May 22, 2018

THUS IS LIFE, BUT...

Per usual in my life, I write/blog regularly, then stop for a couple years.  I then come back and blog/write regularly, to then stop once again for a year or two.  Thus is my life.  I'm not a missionary in Ukraine any more.  I don't have supporters waiting with bated breath to hear about the next cool thing God is doing in Ukraine...or rather the next picture of my apartment, weird food I've eaten that day, or next embarrassing story of me fumbling through life in Europe.  There's just no accountability to push me to blog, no obligation to fulfill.  

BUT...I do have stuff going on, don't get me wrong.  It's not like I don't have anything to say.  I ALWAYS have something to say let's be honest here.  Especially now.  Right now, I'm probably the healthiest spiritually, mentally, and emotionally I've been in a long time.  I mean, I have my moments, of course.  Those low times where I'm really feeling my job, my finances or lack thereof, or my singleness.  Those times come in waves.  If I look at the past year as a whole, though, it's good.  Like high-fives-all-around good. 

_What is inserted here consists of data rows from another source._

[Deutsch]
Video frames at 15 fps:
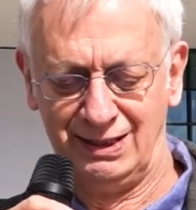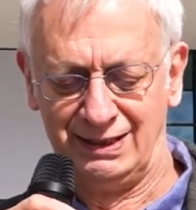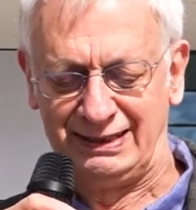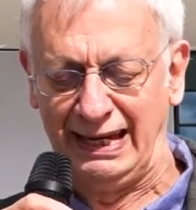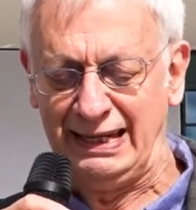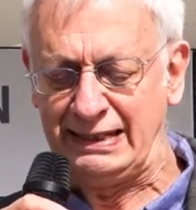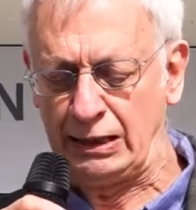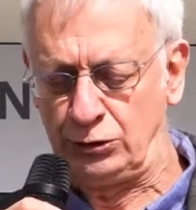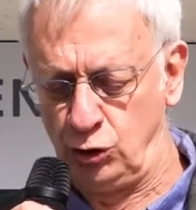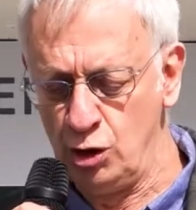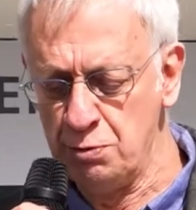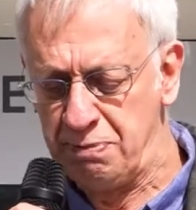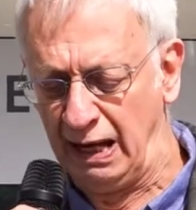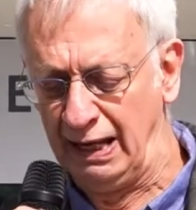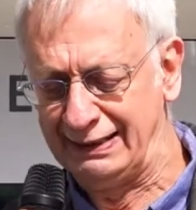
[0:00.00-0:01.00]
Greta
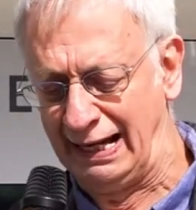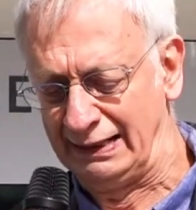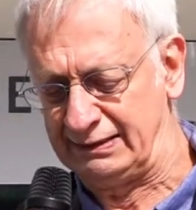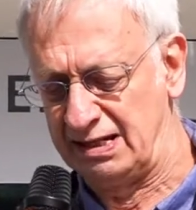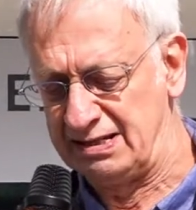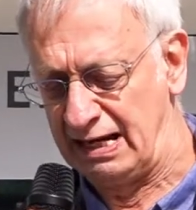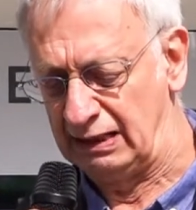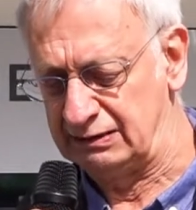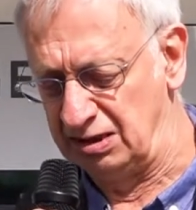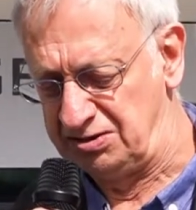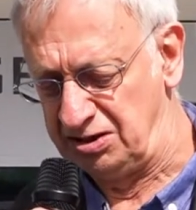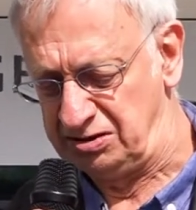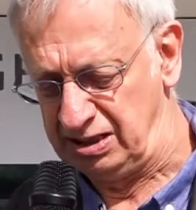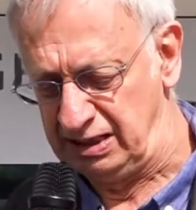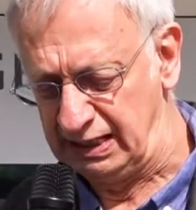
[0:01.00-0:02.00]
Thunberg hat gesagt, ich
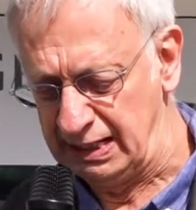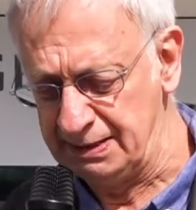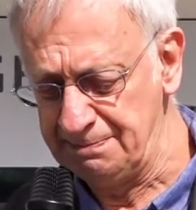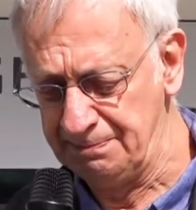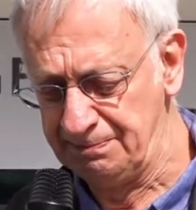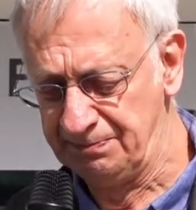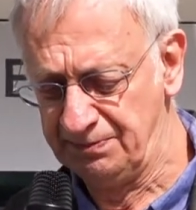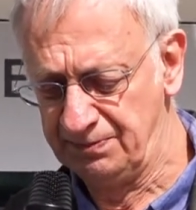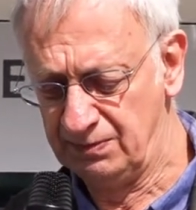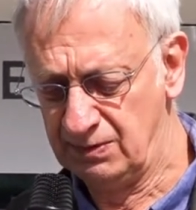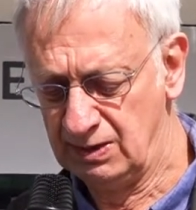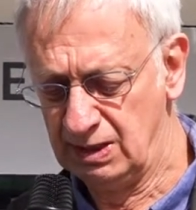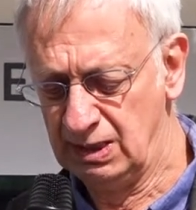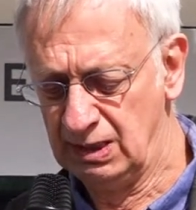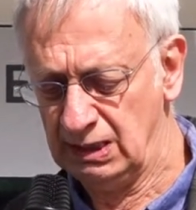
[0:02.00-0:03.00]
zitiere,
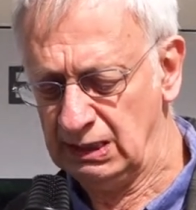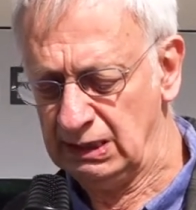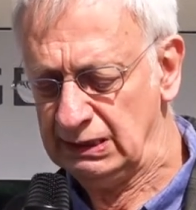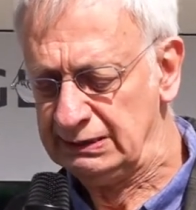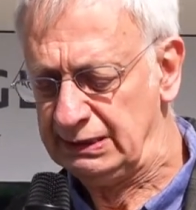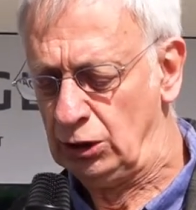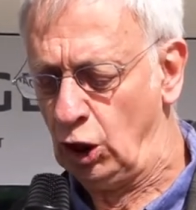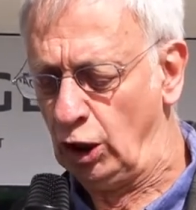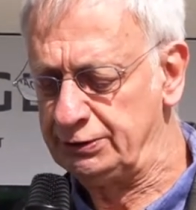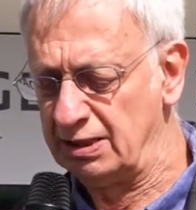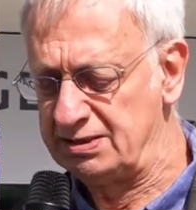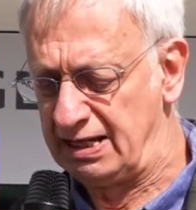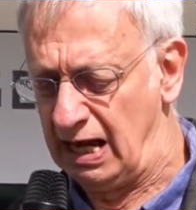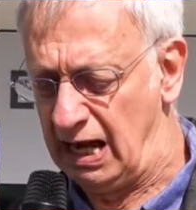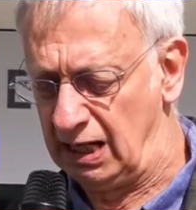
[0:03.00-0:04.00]
die Leute
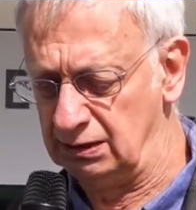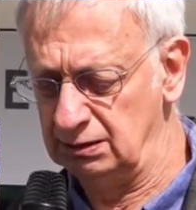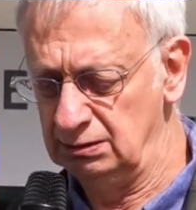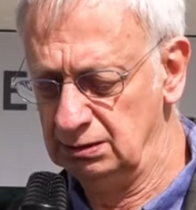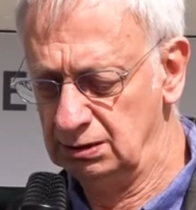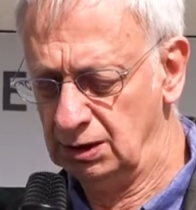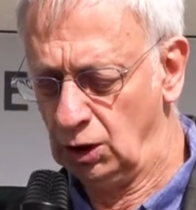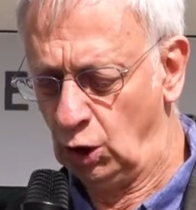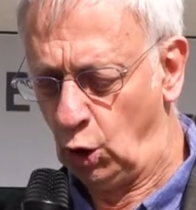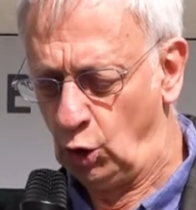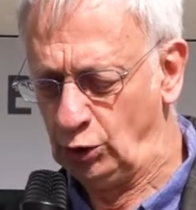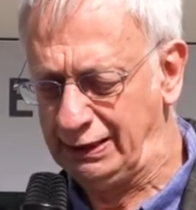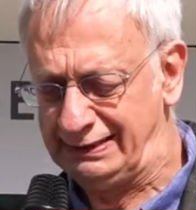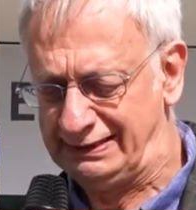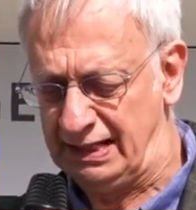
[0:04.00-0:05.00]
sagen, oh,
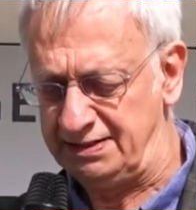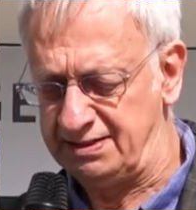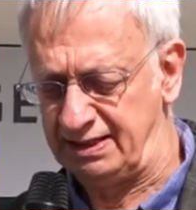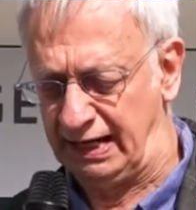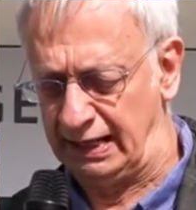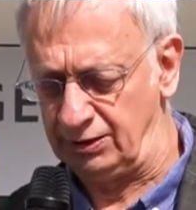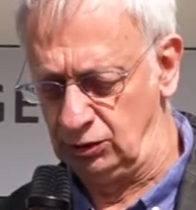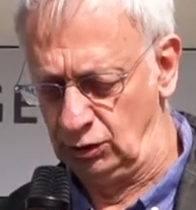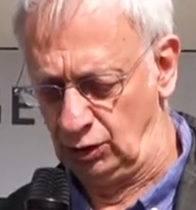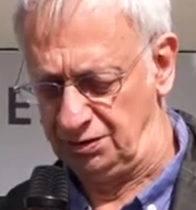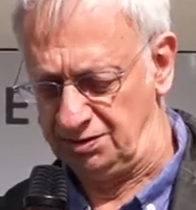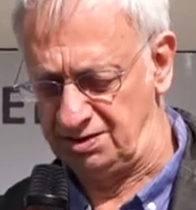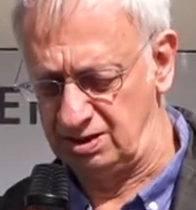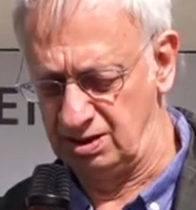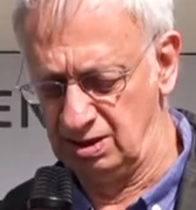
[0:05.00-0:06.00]
die Kids retten
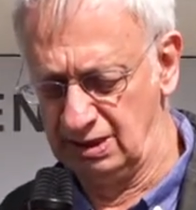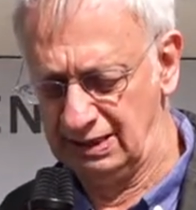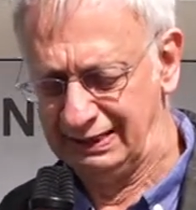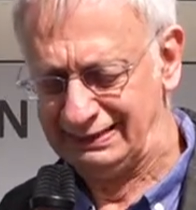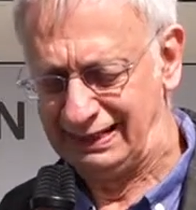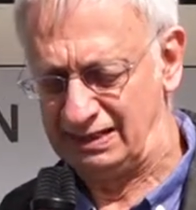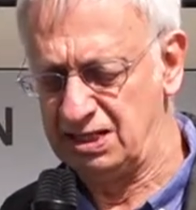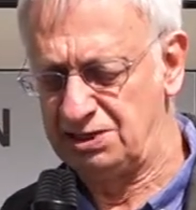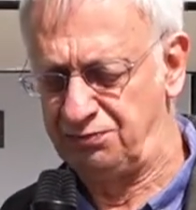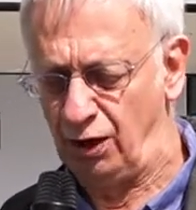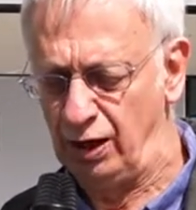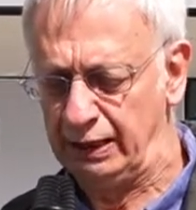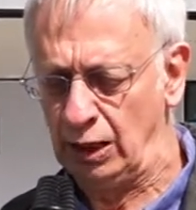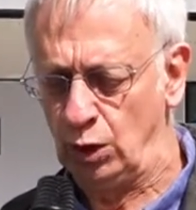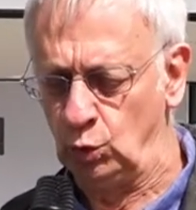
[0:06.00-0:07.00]
uns. Das ist
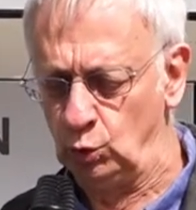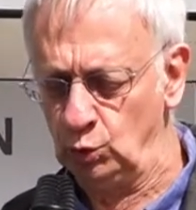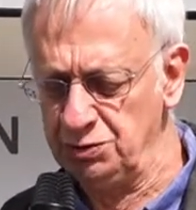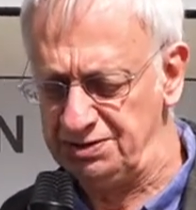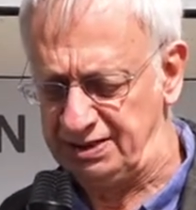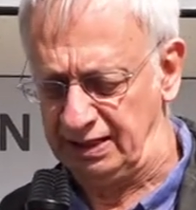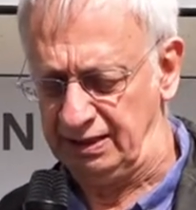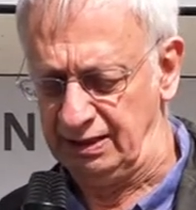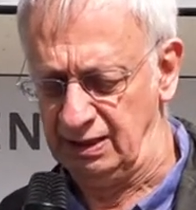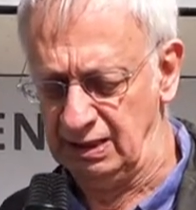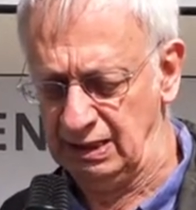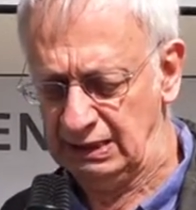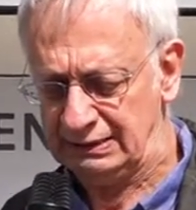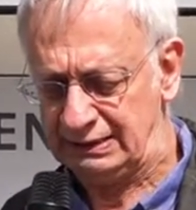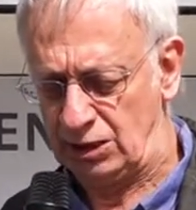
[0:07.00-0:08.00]
völliger Unsinn.
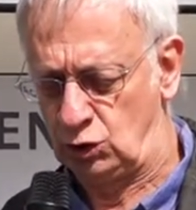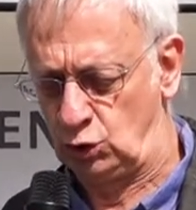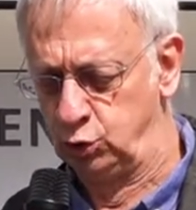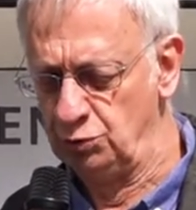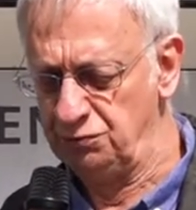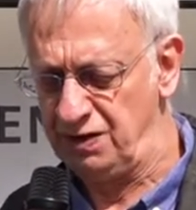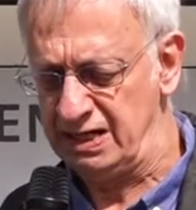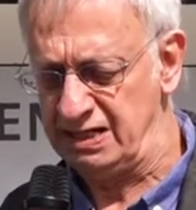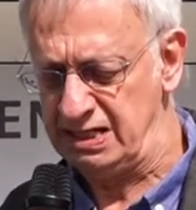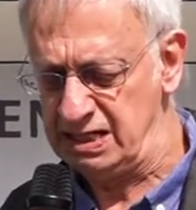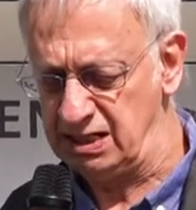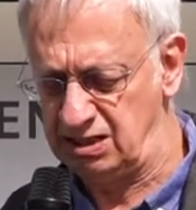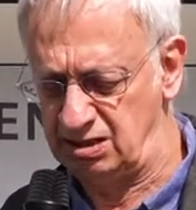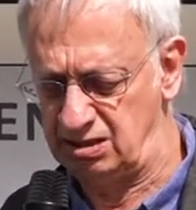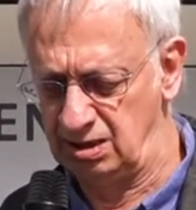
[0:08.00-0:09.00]
Das tun wir
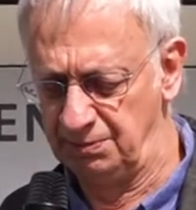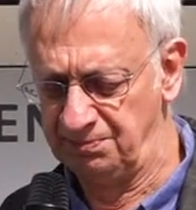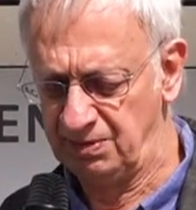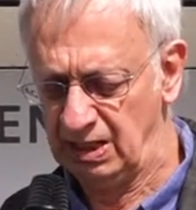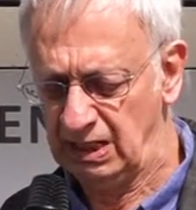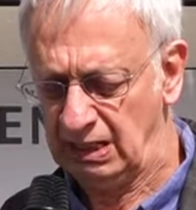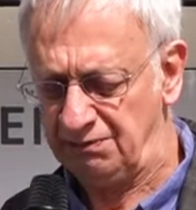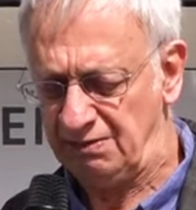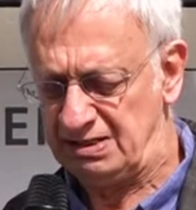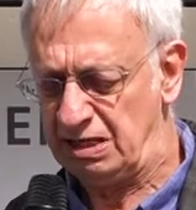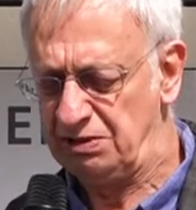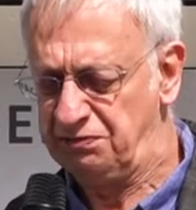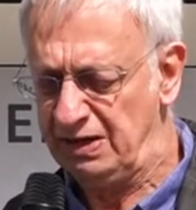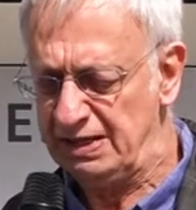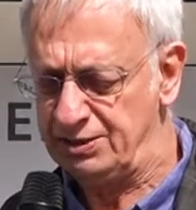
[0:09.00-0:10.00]
nicht. Wir
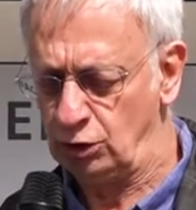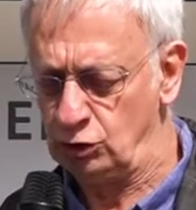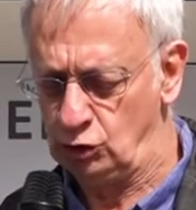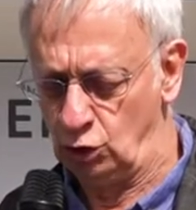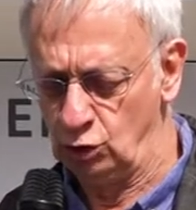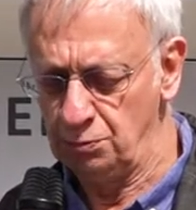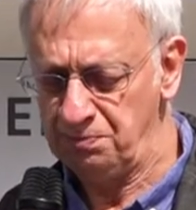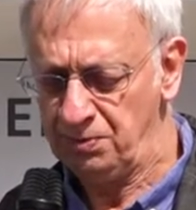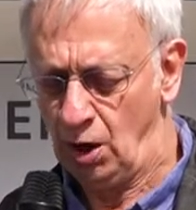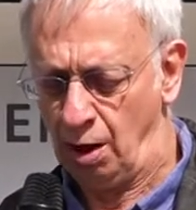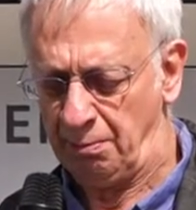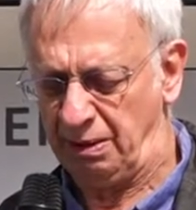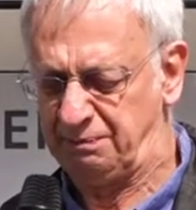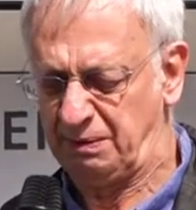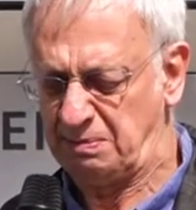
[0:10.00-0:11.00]
sind viel zu jung,
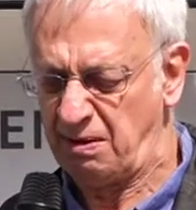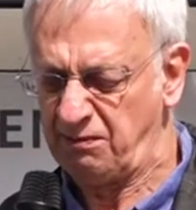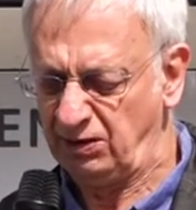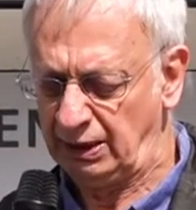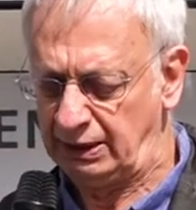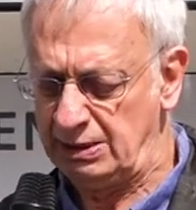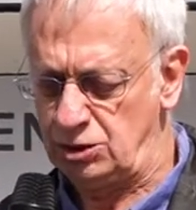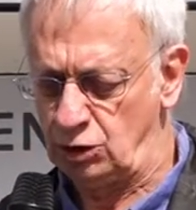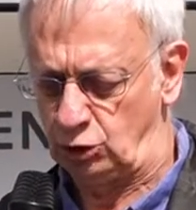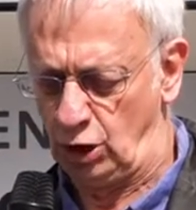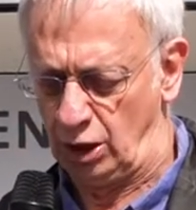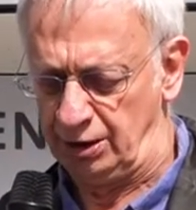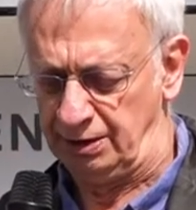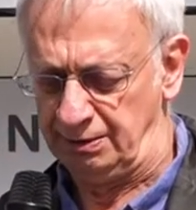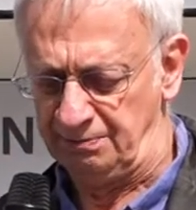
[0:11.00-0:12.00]
um etwas bewirken zu
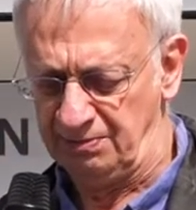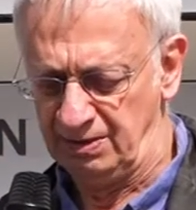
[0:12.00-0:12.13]
können.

Yes, I still work at a job that seems so meaningless to me (Ecclesiastes-style meaningless). 
Yes, I still battle contentment and yearn to explore the burning in my gut that I am meant for so much more than this. 
Yes, I am still single--in my 30s--and want so badly to have someone to share life's adventures; someone who struggles and rejoices with me; someone who challenges me and I him; someone who will randomly get on a plane and fly to Czech Republic with me just because it sounds fun.

BUT...Yes, I have my people, my church, my family who are here and actually near (well, some of them) who bless me in a ways I cannot begin to describe. 

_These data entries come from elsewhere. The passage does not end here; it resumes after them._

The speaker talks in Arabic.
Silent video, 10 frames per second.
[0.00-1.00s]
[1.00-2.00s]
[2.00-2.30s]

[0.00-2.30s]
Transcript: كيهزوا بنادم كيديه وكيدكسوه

Yes, I am now free from the bitterness of my trauma. 
Yes, I have forgiven and been forgiven. 
Yes, I can now be so very thankful for ALL the mess.
Yes, I can now see that God's promise to never leave me was true then and continues to be true now.
Yes, I can now, with my whole heart, say YES and AMEN*.

*2 Corinthians 1:20 (ESV)
"For all the promises of God find their Yes in him. That is why it is through him that we utter our Amen to God for his glory."
All that to say...I should write more.  There's been a lot to say.  We'll see.